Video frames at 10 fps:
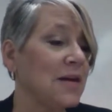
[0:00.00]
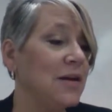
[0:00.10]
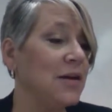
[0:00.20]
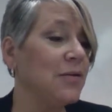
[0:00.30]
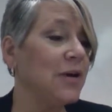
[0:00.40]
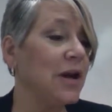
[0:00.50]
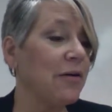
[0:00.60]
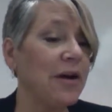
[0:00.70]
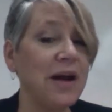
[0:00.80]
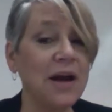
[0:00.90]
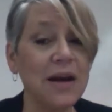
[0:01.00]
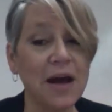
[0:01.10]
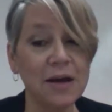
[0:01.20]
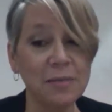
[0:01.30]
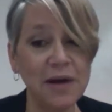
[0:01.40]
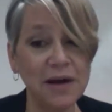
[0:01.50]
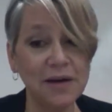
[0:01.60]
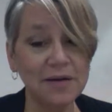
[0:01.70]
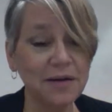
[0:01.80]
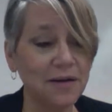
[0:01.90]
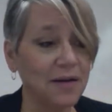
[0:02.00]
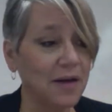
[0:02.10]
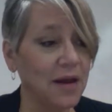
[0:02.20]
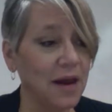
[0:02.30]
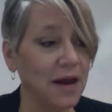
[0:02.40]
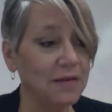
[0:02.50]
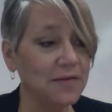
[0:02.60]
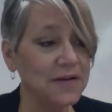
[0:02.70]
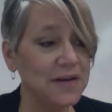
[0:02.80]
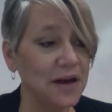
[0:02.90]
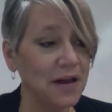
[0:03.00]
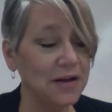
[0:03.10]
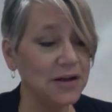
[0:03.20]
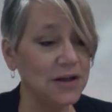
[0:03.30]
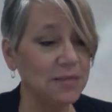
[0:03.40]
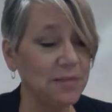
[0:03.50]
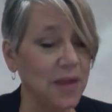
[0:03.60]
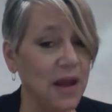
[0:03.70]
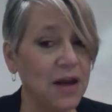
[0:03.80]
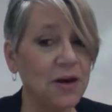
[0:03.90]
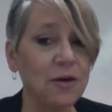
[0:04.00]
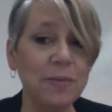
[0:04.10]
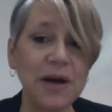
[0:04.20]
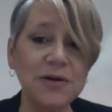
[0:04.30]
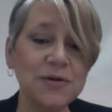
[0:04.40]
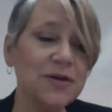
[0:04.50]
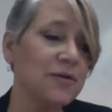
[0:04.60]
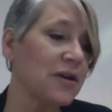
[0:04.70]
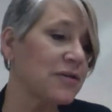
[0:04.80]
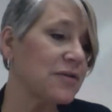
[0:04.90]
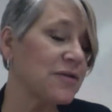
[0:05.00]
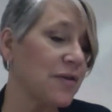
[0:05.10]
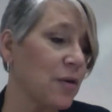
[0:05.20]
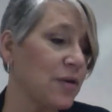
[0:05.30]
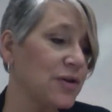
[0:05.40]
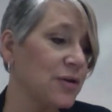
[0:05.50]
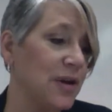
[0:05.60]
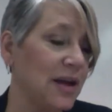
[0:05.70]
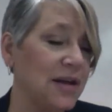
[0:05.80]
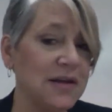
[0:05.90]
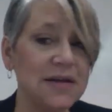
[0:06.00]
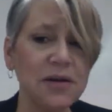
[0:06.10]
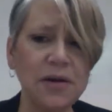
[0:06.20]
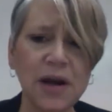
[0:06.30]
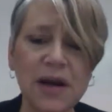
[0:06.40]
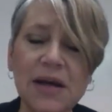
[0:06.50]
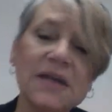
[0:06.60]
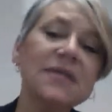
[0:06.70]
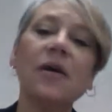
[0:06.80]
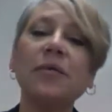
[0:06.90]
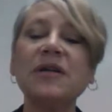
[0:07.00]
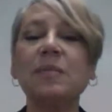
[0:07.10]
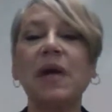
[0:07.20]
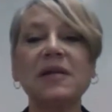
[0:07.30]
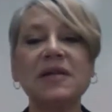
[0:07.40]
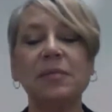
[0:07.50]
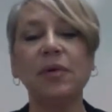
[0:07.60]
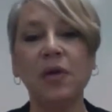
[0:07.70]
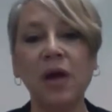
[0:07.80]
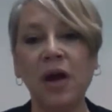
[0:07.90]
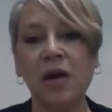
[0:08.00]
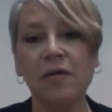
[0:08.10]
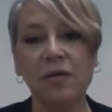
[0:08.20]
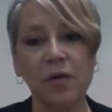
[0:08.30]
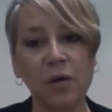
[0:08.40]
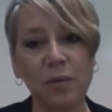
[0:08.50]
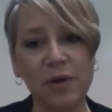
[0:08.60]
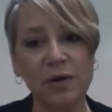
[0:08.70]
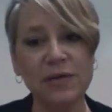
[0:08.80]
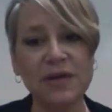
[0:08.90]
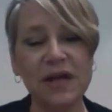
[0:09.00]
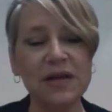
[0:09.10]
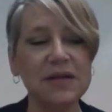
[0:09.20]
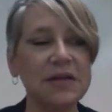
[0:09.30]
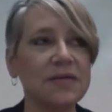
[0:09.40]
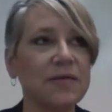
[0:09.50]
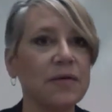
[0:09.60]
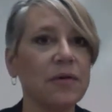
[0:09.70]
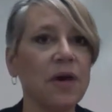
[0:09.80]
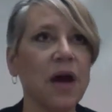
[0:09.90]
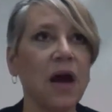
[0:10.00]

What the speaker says: urinary anatomy and physiology. Your major structures, of course, your kidneys. Now, your kidneys are responsible for homeostasis, for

◆ YOUR TASK
An unchanged copy of the data, images excluded, is all that should be given.

◆ ANSWER AREA
Video frames at 10 fps:
[0:00.00]
[0:00.10]
[0:00.20]
[0:00.30]
[0:00.40]
[0:00.50]
[0:00.60]
[0:00.70]
[0:00.80]
[0:00.90]
[0:01.00]
[0:01.10]
[0:01.20]
[0:01.30]
[0:01.40]
[0:01.50]
[0:01.60]
[0:01.70]
[0:01.80]
[0:01.90]
[0:02.00]
[0:02.10]
[0:02.20]
[0:02.30]
[0:02.40]
[0:02.50]
[0:02.60]
[0:02.70]
[0:02.80]
[0:02.90]
[0:03.00]
[0:03.10]
[0:03.20]
[0:03.30]
[0:03.40]
[0:03.50]
[0:03.60]
[0:03.70]
[0:03.80]
[0:03.90]
[0:04.00]
[0:04.10]
[0:04.20]
[0:04.30]
[0:04.40]
[0:04.50]
[0:04.60]
[0:04.70]
[0:04.80]
[0:04.90]
[0:05.00]
[0:05.10]
[0:05.20]
[0:05.30]
[0:05.40]
[0:05.50]
[0:05.60]
[0:05.70]
[0:05.80]
[0:05.90]
[0:06.00]
[0:06.10]
[0:06.20]
[0:06.30]
[0:06.40]
[0:06.50]
[0:06.60]
[0:06.70]
[0:06.80]
[0:06.90]
[0:07.00]
[0:07.10]
[0:07.20]
[0:07.30]
[0:07.40]
[0:07.50]
[0:07.60]
[0:07.70]
[0:07.80]
[0:07.90]
[0:08.00]
[0:08.10]
[0:08.20]
[0:08.30]
[0:08.40]
[0:08.50]
[0:08.60]
[0:08.70]
[0:08.80]
[0:08.90]
[0:09.00]
[0:09.10]
[0:09.20]
[0:09.30]
[0:09.40]
[0:09.50]
[0:09.60]
[0:09.70]
[0:09.80]
[0:09.90]
[0:10.00]

What the speaker says: urinary anatomy and physiology. Your major structures, of course, your kidneys. Now, your kidneys are responsible for homeostasis, for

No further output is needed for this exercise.